[Saved entries]
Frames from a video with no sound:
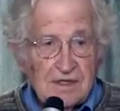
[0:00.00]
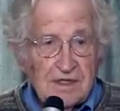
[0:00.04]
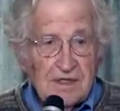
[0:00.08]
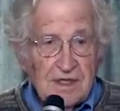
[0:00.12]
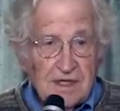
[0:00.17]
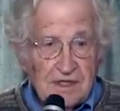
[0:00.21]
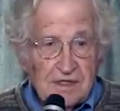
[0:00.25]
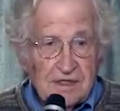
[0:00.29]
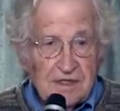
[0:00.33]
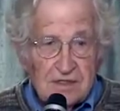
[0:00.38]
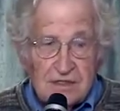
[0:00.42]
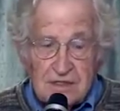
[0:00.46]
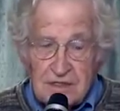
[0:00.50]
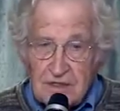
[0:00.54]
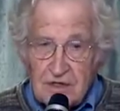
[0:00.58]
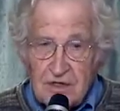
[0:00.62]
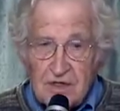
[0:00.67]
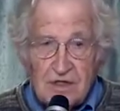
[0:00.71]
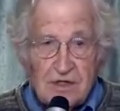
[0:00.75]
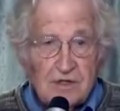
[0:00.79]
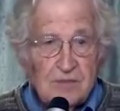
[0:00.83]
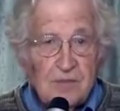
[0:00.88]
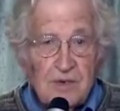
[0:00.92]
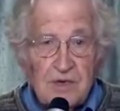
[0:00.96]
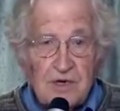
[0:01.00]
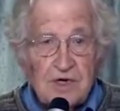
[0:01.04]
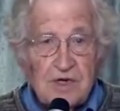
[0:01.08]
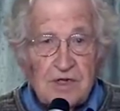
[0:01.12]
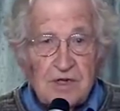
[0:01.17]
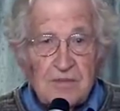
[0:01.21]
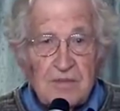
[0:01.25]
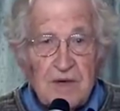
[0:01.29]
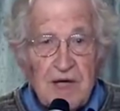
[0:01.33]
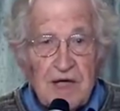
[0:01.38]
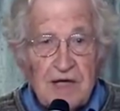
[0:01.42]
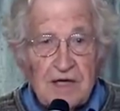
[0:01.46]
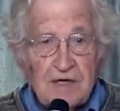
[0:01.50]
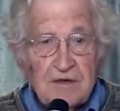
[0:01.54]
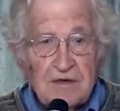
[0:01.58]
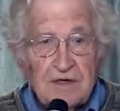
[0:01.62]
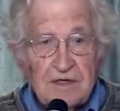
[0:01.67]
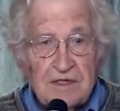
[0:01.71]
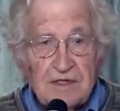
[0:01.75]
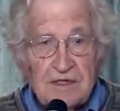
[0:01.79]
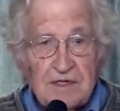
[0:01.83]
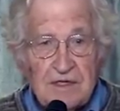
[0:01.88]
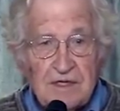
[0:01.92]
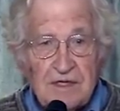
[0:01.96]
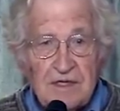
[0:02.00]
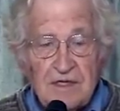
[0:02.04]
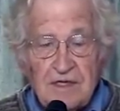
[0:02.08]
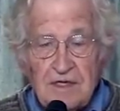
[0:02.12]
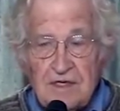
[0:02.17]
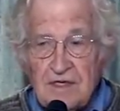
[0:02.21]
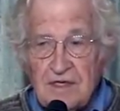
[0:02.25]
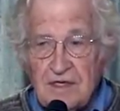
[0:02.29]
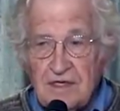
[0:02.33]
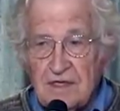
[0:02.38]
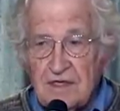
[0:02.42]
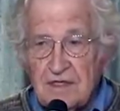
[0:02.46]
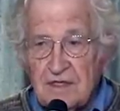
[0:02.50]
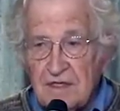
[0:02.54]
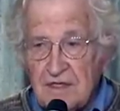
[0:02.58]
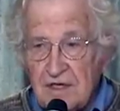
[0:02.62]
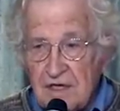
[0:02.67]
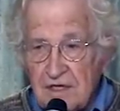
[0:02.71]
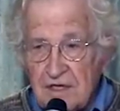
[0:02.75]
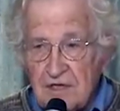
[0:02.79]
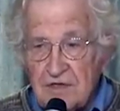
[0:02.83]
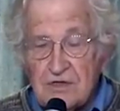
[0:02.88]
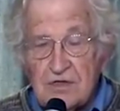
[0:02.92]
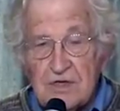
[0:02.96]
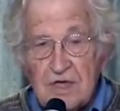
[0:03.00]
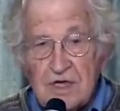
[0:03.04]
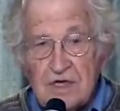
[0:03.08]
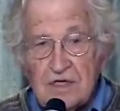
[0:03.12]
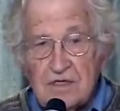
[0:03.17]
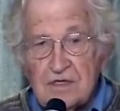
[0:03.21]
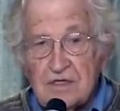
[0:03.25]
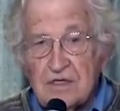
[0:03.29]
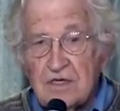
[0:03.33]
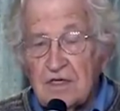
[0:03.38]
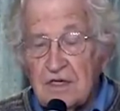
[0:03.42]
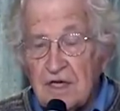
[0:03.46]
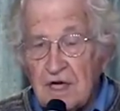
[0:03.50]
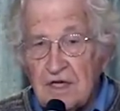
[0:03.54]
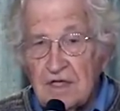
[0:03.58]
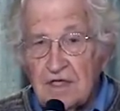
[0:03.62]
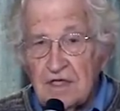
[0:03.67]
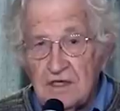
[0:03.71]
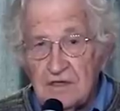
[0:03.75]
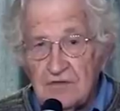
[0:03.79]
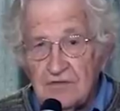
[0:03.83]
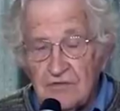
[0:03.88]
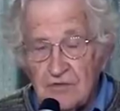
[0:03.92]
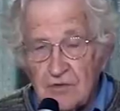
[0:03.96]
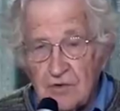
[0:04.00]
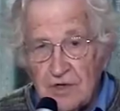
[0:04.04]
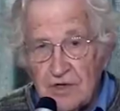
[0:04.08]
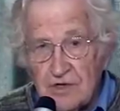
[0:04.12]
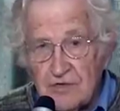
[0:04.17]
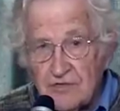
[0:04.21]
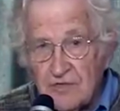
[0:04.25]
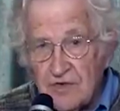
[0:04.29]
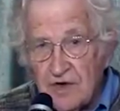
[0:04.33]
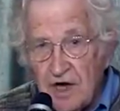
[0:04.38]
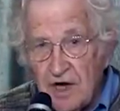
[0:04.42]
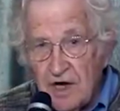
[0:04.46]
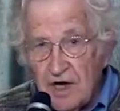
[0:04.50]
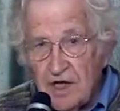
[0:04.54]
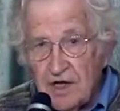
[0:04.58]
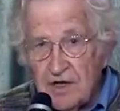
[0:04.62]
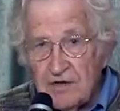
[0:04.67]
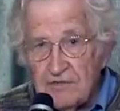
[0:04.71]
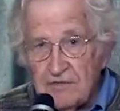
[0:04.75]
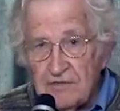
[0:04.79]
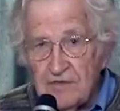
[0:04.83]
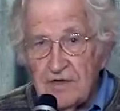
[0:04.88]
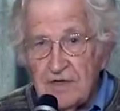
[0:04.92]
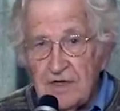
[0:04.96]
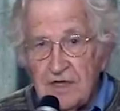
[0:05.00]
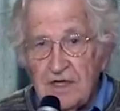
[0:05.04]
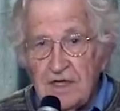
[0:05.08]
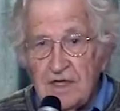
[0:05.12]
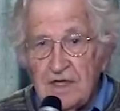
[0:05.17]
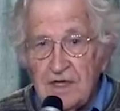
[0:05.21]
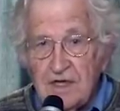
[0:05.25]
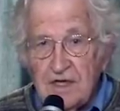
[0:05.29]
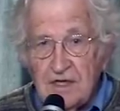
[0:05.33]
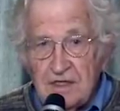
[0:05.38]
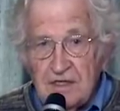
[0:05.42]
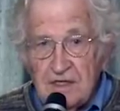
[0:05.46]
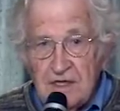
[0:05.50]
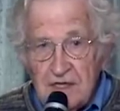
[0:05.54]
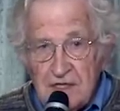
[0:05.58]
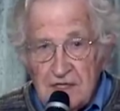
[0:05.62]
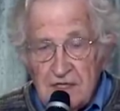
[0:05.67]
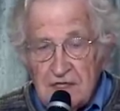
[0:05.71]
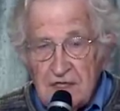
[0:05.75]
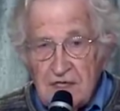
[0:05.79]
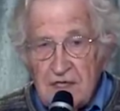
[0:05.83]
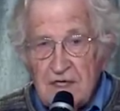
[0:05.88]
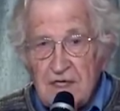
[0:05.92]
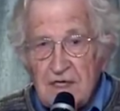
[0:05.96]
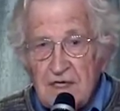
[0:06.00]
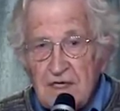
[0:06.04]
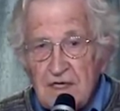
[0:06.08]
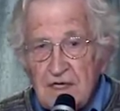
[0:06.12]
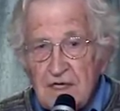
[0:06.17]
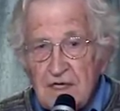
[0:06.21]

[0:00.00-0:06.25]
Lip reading: That's a large part of the background. The United States in 1945 did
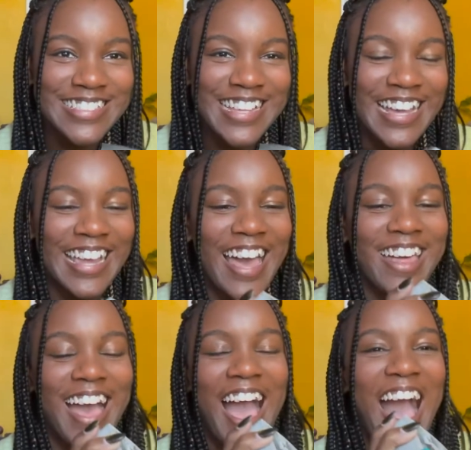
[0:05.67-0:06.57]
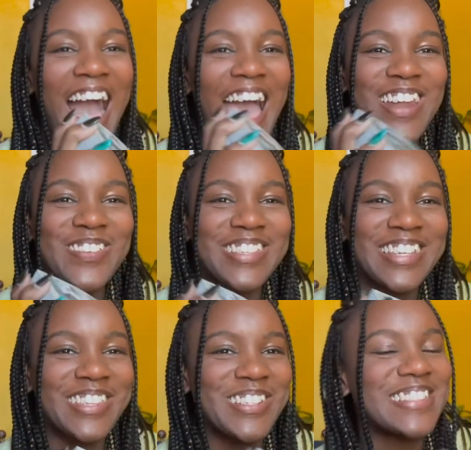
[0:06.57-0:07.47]
Like, I don't
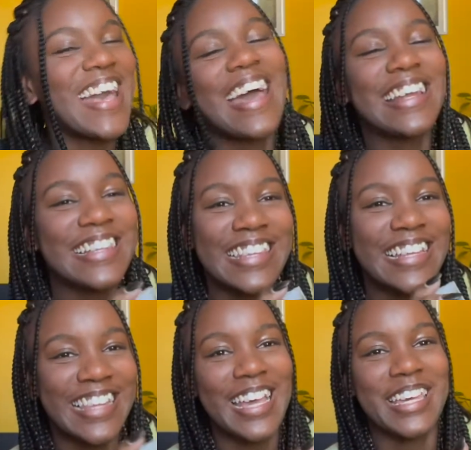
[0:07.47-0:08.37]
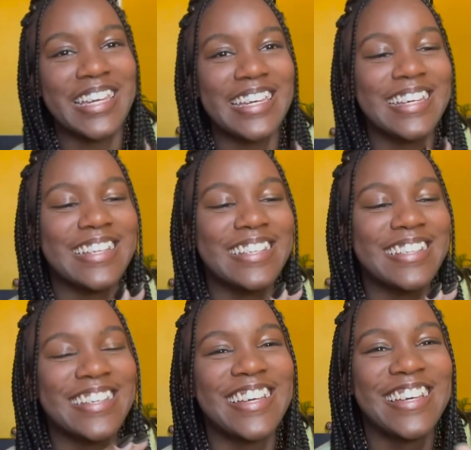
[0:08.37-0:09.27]
think there's anything like it.
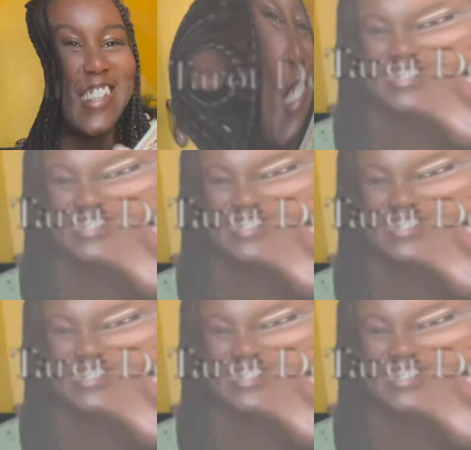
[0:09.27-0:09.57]
It's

## DIRECTIONS FOR THIS TASK
All the records need to be set down word for word, with the images left out.

## RESPONSE AREA
Frames from a video with no sound:
[0:00.00]
[0:00.04]
[0:00.08]
[0:00.12]
[0:00.17]
[0:00.21]
[0:00.25]
[0:00.29]
[0:00.33]
[0:00.38]
[0:00.42]
[0:00.46]
[0:00.50]
[0:00.54]
[0:00.58]
[0:00.62]
[0:00.67]
[0:00.71]
[0:00.75]
[0:00.79]
[0:00.83]
[0:00.88]
[0:00.92]
[0:00.96]
[0:01.00]
[0:01.04]
[0:01.08]
[0:01.12]
[0:01.17]
[0:01.21]
[0:01.25]
[0:01.29]
[0:01.33]
[0:01.38]
[0:01.42]
[0:01.46]
[0:01.50]
[0:01.54]
[0:01.58]
[0:01.62]
[0:01.67]
[0:01.71]
[0:01.75]
[0:01.79]
[0:01.83]
[0:01.88]
[0:01.92]
[0:01.96]
[0:02.00]
[0:02.04]
[0:02.08]
[0:02.12]
[0:02.17]
[0:02.21]
[0:02.25]
[0:02.29]
[0:02.33]
[0:02.38]
[0:02.42]
[0:02.46]
[0:02.50]
[0:02.54]
[0:02.58]
[0:02.62]
[0:02.67]
[0:02.71]
[0:02.75]
[0:02.79]
[0:02.83]
[0:02.88]
[0:02.92]
[0:02.96]
[0:03.00]
[0:03.04]
[0:03.08]
[0:03.12]
[0:03.17]
[0:03.21]
[0:03.25]
[0:03.29]
[0:03.33]
[0:03.38]
[0:03.42]
[0:03.46]
[0:03.50]
[0:03.54]
[0:03.58]
[0:03.62]
[0:03.67]
[0:03.71]
[0:03.75]
[0:03.79]
[0:03.83]
[0:03.88]
[0:03.92]
[0:03.96]
[0:04.00]
[0:04.04]
[0:04.08]
[0:04.12]
[0:04.17]
[0:04.21]
[0:04.25]
[0:04.29]
[0:04.33]
[0:04.38]
[0:04.42]
[0:04.46]
[0:04.50]
[0:04.54]
[0:04.58]
[0:04.62]
[0:04.67]
[0:04.71]
[0:04.75]
[0:04.79]
[0:04.83]
[0:04.88]
[0:04.92]
[0:04.96]
[0:05.00]
[0:05.04]
[0:05.08]
[0:05.12]
[0:05.17]
[0:05.21]
[0:05.25]
[0:05.29]
[0:05.33]
[0:05.38]
[0:05.42]
[0:05.46]
[0:05.50]
[0:05.54]
[0:05.58]
[0:05.62]
[0:05.67]
[0:05.71]
[0:05.75]
[0:05.79]
[0:05.83]
[0:05.88]
[0:05.92]
[0:05.96]
[0:06.00]
[0:06.04]
[0:06.08]
[0:06.12]
[0:06.17]
[0:06.21]

[0:00.00-0:06.25]
Lip reading: That's a large part of the background. The United States in 1945 did
[0:05.67-0:06.57]
[0:06.57-0:07.47]
Like, I don't
[0:07.47-0:08.37]
[0:08.37-0:09.27]
think there's anything like it.
[0:09.27-0:09.57]
It's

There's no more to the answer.